Work order:
Leaving the pictures aside, repeat the entries exactly.

#####

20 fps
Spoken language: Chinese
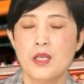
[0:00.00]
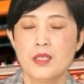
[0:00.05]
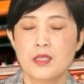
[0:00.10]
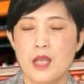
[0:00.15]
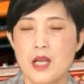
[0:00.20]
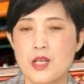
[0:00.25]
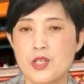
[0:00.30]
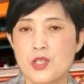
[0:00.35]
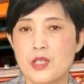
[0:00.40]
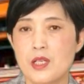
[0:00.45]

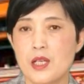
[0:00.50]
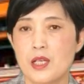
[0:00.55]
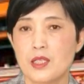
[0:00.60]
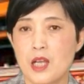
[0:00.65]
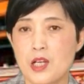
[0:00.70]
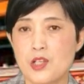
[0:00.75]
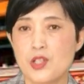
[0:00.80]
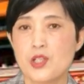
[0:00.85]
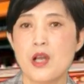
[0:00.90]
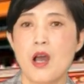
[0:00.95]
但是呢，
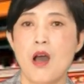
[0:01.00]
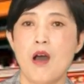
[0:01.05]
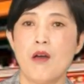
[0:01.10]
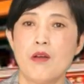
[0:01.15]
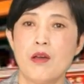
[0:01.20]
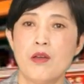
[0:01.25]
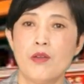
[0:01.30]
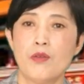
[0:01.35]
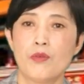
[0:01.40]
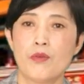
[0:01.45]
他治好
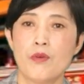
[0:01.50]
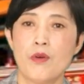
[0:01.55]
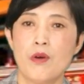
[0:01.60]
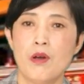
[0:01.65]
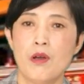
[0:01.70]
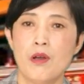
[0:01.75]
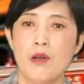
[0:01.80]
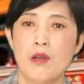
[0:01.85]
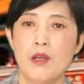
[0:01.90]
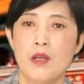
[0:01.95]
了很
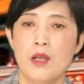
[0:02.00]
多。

#####

Completed task:
20 fps
Spoken language: Chinese
[0:00.00]
[0:00.05]
[0:00.10]
[0:00.15]
[0:00.20]
[0:00.25]
[0:00.30]
[0:00.35]
[0:00.40]
[0:00.45]

[0:00.50]
[0:00.55]
[0:00.60]
[0:00.65]
[0:00.70]
[0:00.75]
[0:00.80]
[0:00.85]
[0:00.90]
[0:00.95]
但是呢，
[0:01.00]
[0:01.05]
[0:01.10]
[0:01.15]
[0:01.20]
[0:01.25]
[0:01.30]
[0:01.35]
[0:01.40]
[0:01.45]
他治好
[0:01.50]
[0:01.55]
[0:01.60]
[0:01.65]
[0:01.70]
[0:01.75]
[0:01.80]
[0:01.85]
[0:01.90]
[0:01.95]
了很
[0:02.00]
多。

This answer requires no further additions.